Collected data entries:
# # # # #

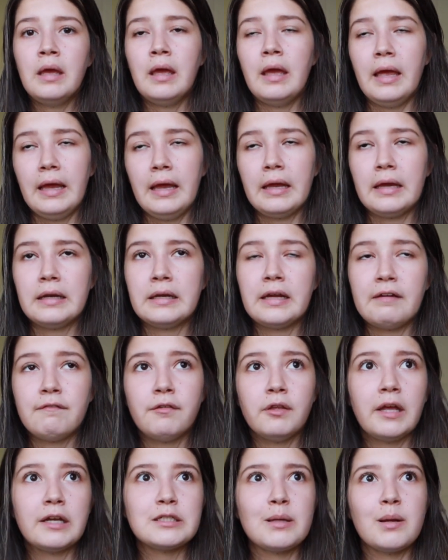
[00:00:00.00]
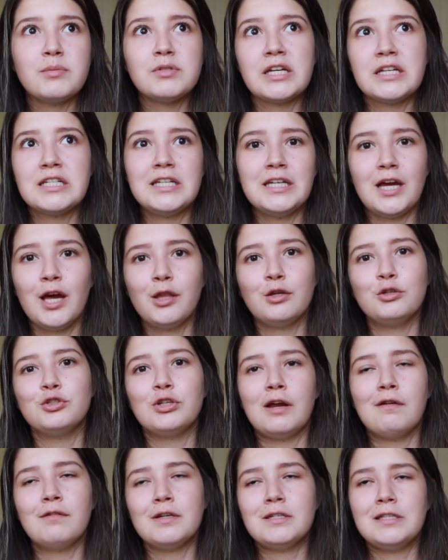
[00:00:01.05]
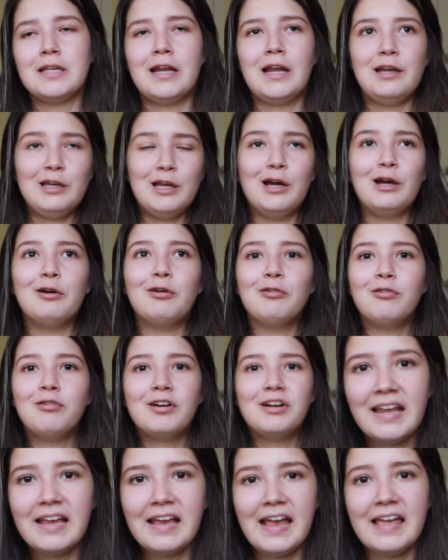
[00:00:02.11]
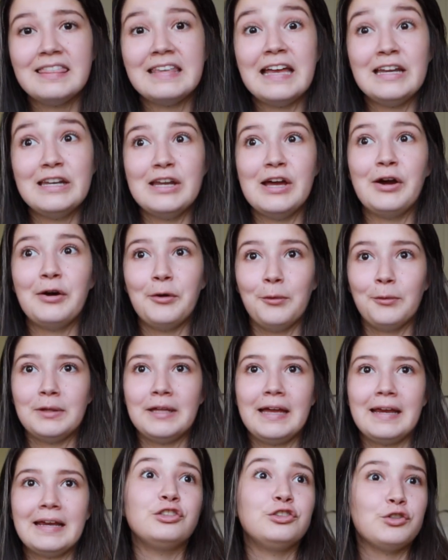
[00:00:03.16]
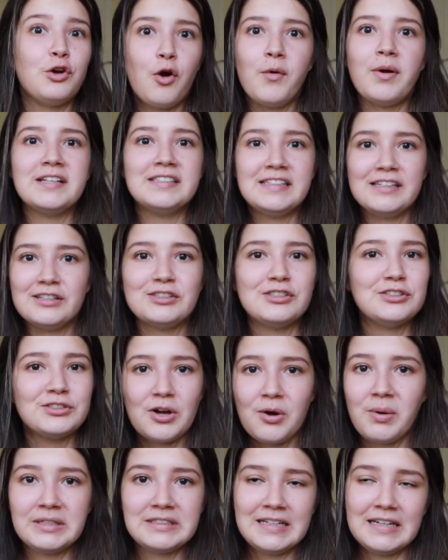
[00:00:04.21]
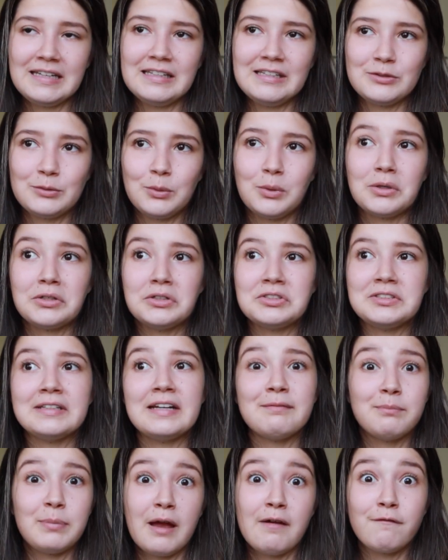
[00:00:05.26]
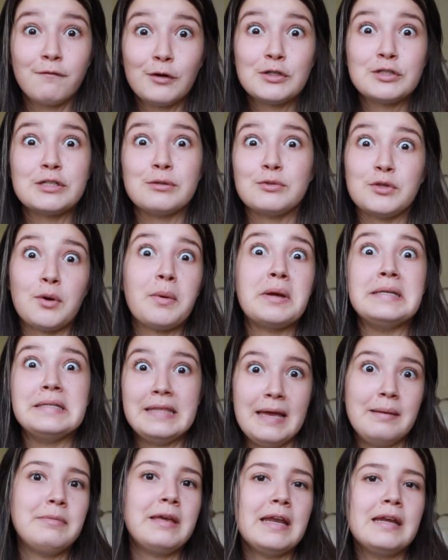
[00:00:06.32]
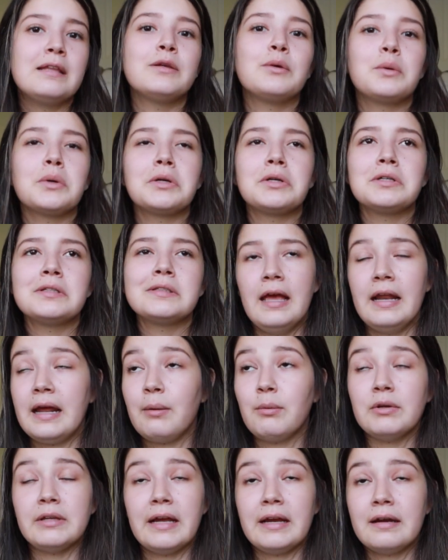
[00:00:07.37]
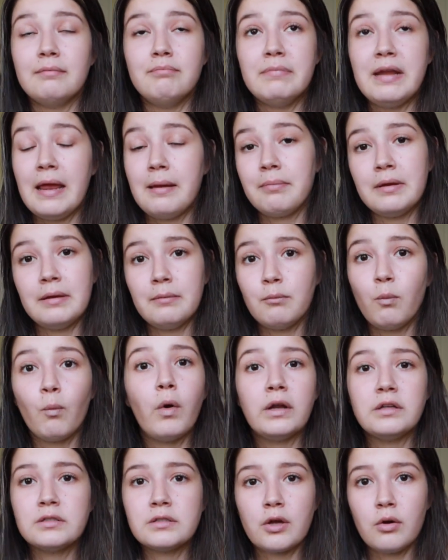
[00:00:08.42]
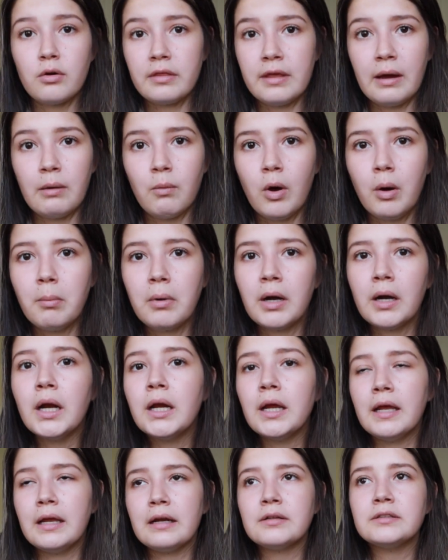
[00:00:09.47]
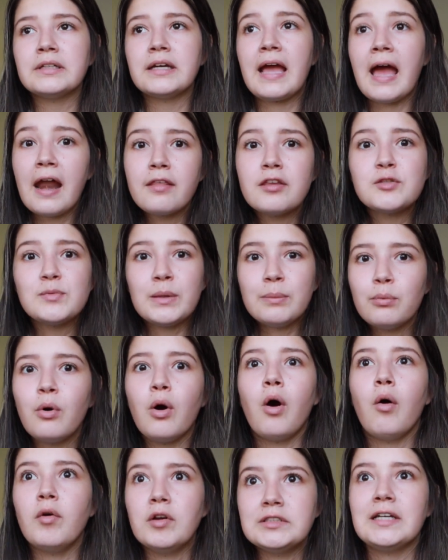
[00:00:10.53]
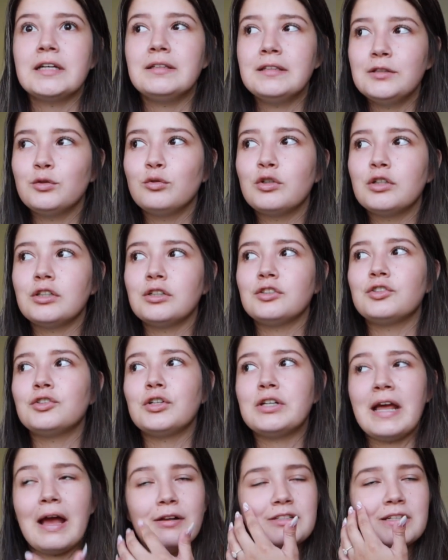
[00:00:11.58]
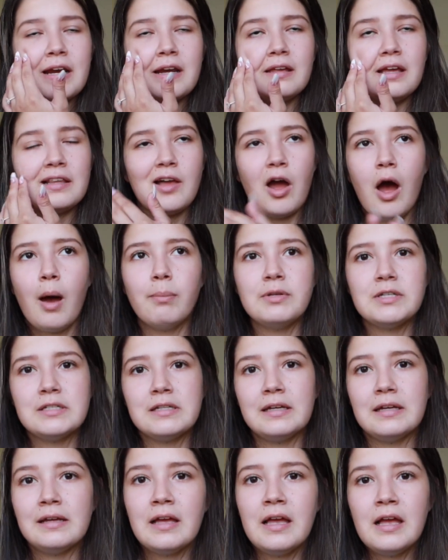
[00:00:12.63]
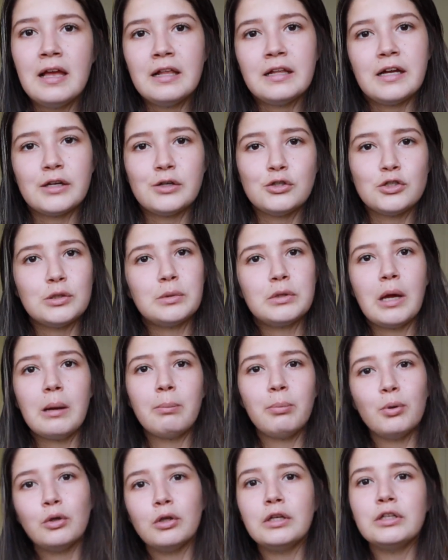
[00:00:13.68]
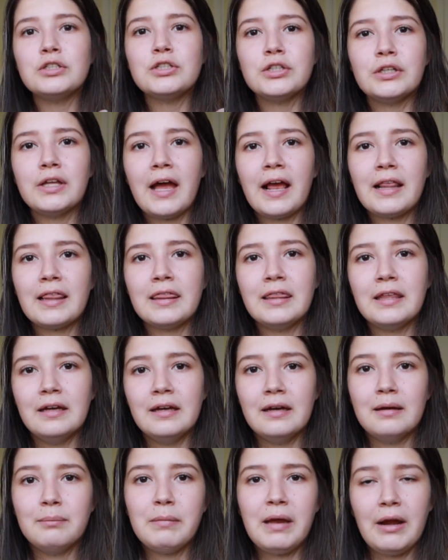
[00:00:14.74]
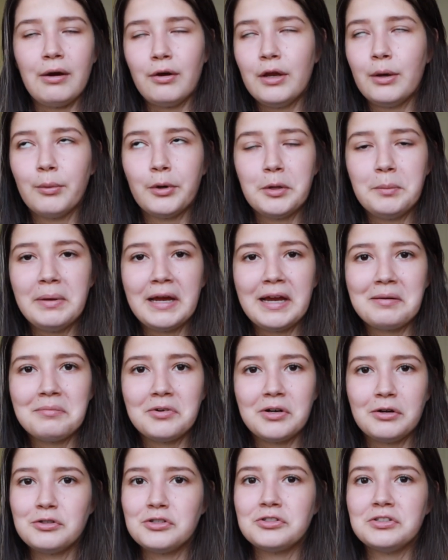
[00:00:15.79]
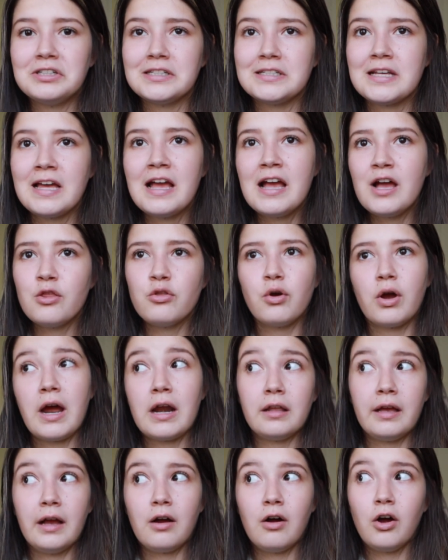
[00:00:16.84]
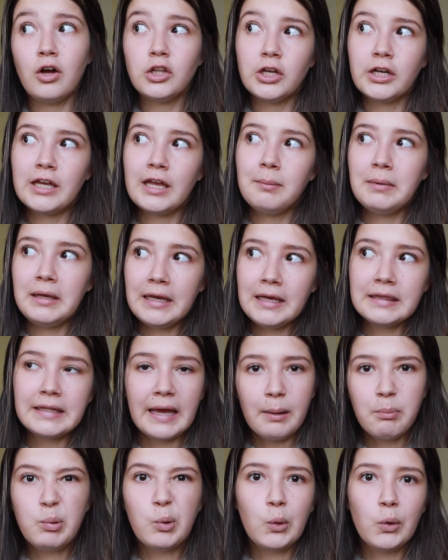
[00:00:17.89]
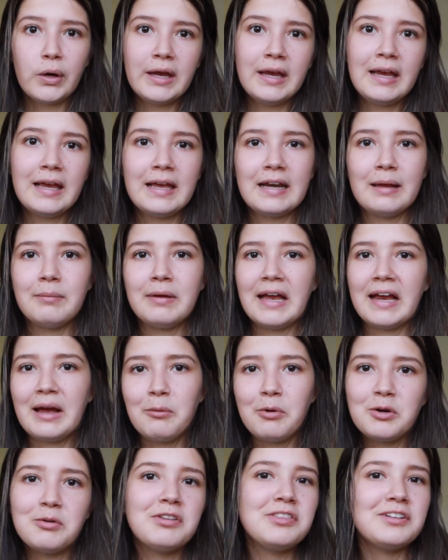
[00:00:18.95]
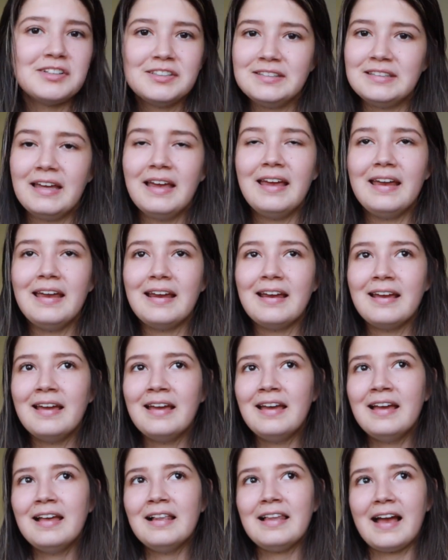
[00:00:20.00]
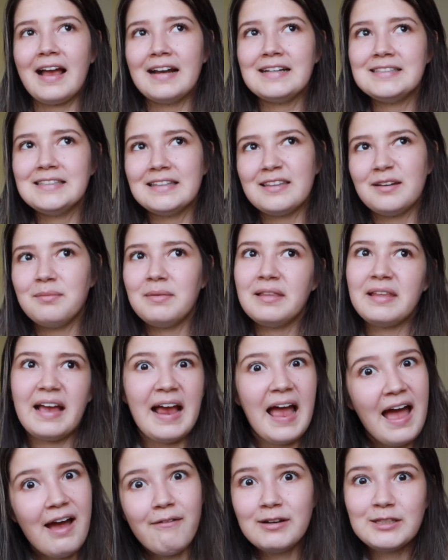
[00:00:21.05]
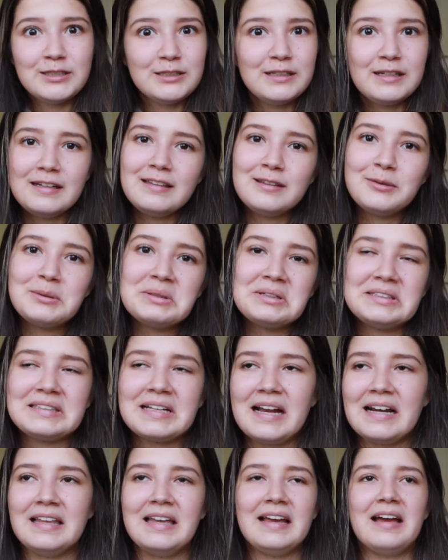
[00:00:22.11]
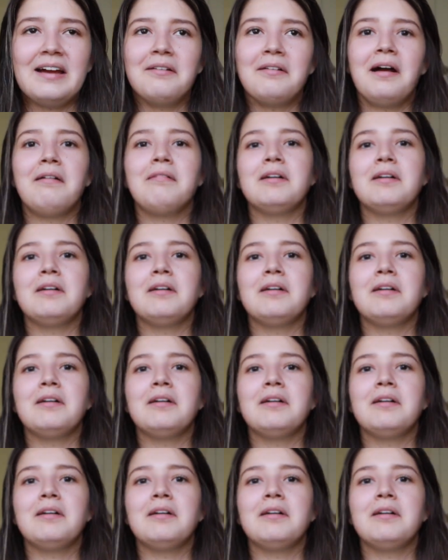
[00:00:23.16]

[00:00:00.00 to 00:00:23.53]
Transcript: And I feel like sometimes I see other drivers that I know, and they know like she's always here, she's always getting these orders, and at first it was always them getting the orders, and I would like maybe once go to that Walmart and I was like, how do these people always get these orders? So now it's kind of like the opposite. Like usually when I pull into like the area where you pick up groceries, they'll kind of like all look at me and like point, and I'm like, I wonder what they're saying. Like I just think they're being like, how is she getting the orders? Kind of like how I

# # # # #

TASK DESCRIPTION
Every line from the top of the records above to the line with "[00:00:23.16]", inclusive, should be duplicated exactly, minus the pictures.

SOLUTION TO THIS TASK
[00:00:00.00]
[00:00:01.05]
[00:00:02.11]
[00:00:03.16]
[00:00:04.21]
[00:00:05.26]
[00:00:06.32]
[00:00:07.37]
[00:00:08.42]
[00:00:09.47]
[00:00:10.53]
[00:00:11.58]
[00:00:12.63]
[00:00:13.68]
[00:00:14.74]
[00:00:15.79]
[00:00:16.84]
[00:00:17.89]
[00:00:18.95]
[00:00:20.00]
[00:00:21.05]
[00:00:22.11]
[00:00:23.16]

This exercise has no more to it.